While we’re at it, let’s define a way to turn expressions to String
s:
instance showExpr :: Show Expr where
show (Lit l) = show l
show (Var n) = n
show (Binop op e1 e2) = show e1 <> show op <> show e2
show (Unop op e1) = show op <> show e1
instance showBinop :: Show Binop where
show Add = " + "
show Sub = " - "
show Mul = "*"
show Div = "/"
show Less = " < "
show Eql = " = "
show Or = " || "
instance showUnop :: Show Unop where
show Negate = "-"
show Not = "~"
instance showLit :: Show Lit where
show (Int n) = show n
show (Bool b) = show b
these are typeclass instances. I like to think of Show
as a predicate on types, so that if a type has a Show
instance, it can be show
n: that is, turned into a String
. The type of show
is forall a. Show a => String
. In other words, show
takes a single argument, and as long as the type of that argument has the correct instance, it will typecheck.
We can also derive equality for a custom type, and since it’s a one-liner, why not?
derive instance eqExpr :: Eq Expr
derive instance eqBinop :: Eq Binop
derive instance eqUnop :: Eq Unop
derive instance eqLit :: Eq Lit
Now we’ll define the commands we’ll be able to give our calculator:
The only new concept here is that of a custom infix operator.
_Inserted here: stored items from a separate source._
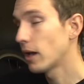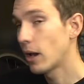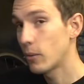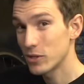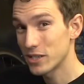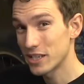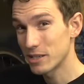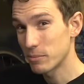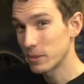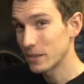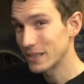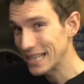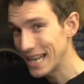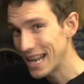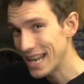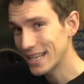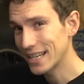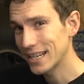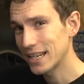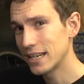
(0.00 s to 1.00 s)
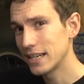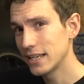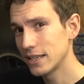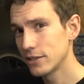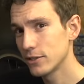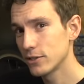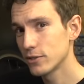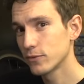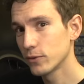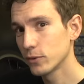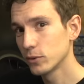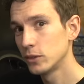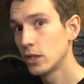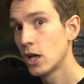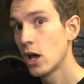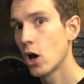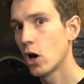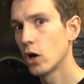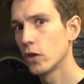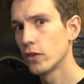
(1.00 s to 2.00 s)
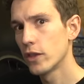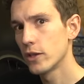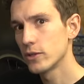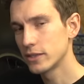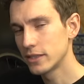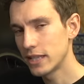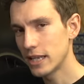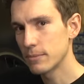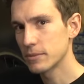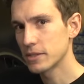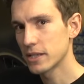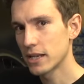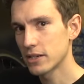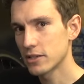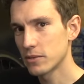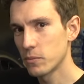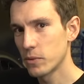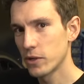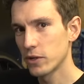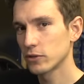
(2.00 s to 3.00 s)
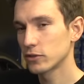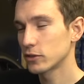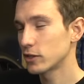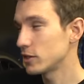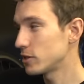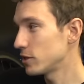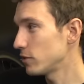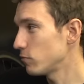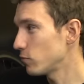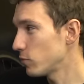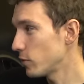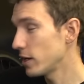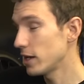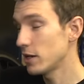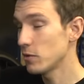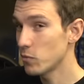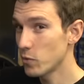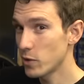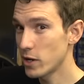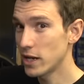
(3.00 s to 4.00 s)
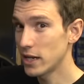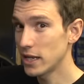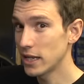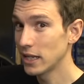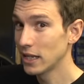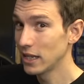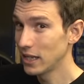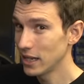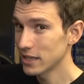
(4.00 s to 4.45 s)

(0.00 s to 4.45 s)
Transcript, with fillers: which is particularly useful on those deep section wheels because you really, really,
We’ll use the :=
symbol to both denote assignment in our source files, and when we’re interacting with the calculator. We’ve defined it here to not associate either way (we could have written infixr
or infixl
instead) and to bind weakly, at precedence 0.
Finally we’ll define a function to get a textual representation of a literal’s type:
When pattern matching on type constructors that take one argument or more, it’s important to use parentheses: if we had instead written typeof Int _ = ...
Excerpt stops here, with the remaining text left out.